The left seems not to have noticed this or perhaps doesn’t care. We can expect Mamdani to persist with his fantasy politics of rent control, free buses and government-owned grocery stores, even as those expected to fund his projects flee for sunnier, redder states. Mayors of a similar progressive stripe – such as Chicago’s Brandon Johnson and LA’s Karen Bass – have already left legacies of staggering mismanagement and have overseen significant population flight.
All of this amounts to an undeserved gift to the Trumpians, formerly known as the Republican Party. Vice-president JD Vance was quick to congratulate Mamdani as the ‘new leader’ of the Democrats. The GOP seems eager to identify Democrats with the Mamdani / AOC wing and to foreground their potty views on transgenderism, defunding the police and anti-Zionism.
Certainly, Mamdani’s triumph will do little to slow the ongoing migration from blue states like New York and California to the red states. Key industries like aerospace are relocating to Texas and Florida, while cities like Miami and Dallas jostle to replace New York in finance.
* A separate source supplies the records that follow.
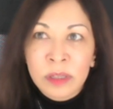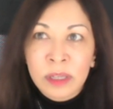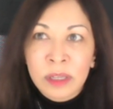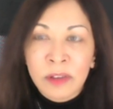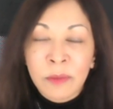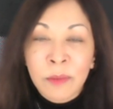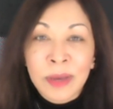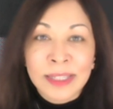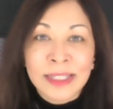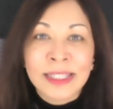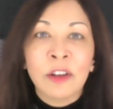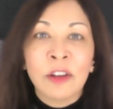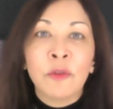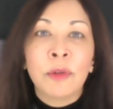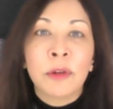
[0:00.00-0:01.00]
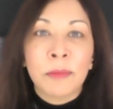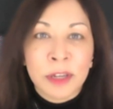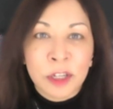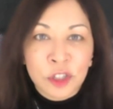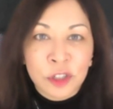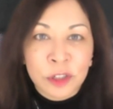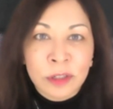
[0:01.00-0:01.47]
giving myself
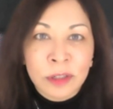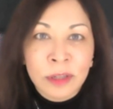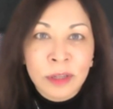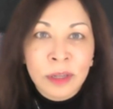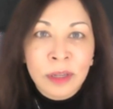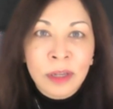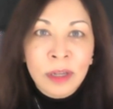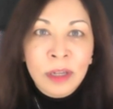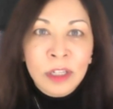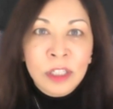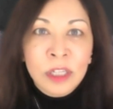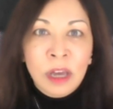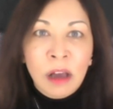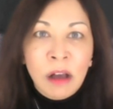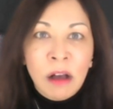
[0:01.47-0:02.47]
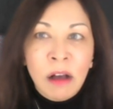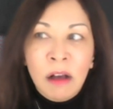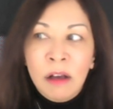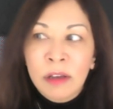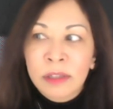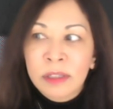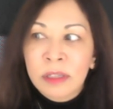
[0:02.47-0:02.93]
permission to
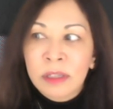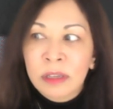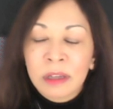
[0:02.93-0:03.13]
ask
The Democrats are not just undermining their own cities – they’re also creating fertile ground for a Republican resurgence.
Meanwhile, New York’s Jewish community – long a mainstay of Democratic voting and finance – seem understandably traumatised by the result, given Mamdani’s endorsement of the slogan ‘globalise the intifada’. He says it’s a call for ‘equality and human rights’; Jews see it as a call for violent anti-Semitic terror.
Is there a possible counter to the rise of the progressives? Business-minded moderates have recently won mayoral races in blue cities like Houston and San Francisco. Some anti-police, pro-criminal district attorneys have been recalled or voted out in recent years.
Somewhere, even in the bluest cities, there must still be enough intelligence to realise that Mamdani’s politics is no way to deliver the prosperity, liberty and security that voters deserve.
Joel Kotkin is a spiked columnist, a presidential fellow in Urban Studies at Chapman University in Orange, California, and a senior research fellow at the University of Texas’ Civitas Institute.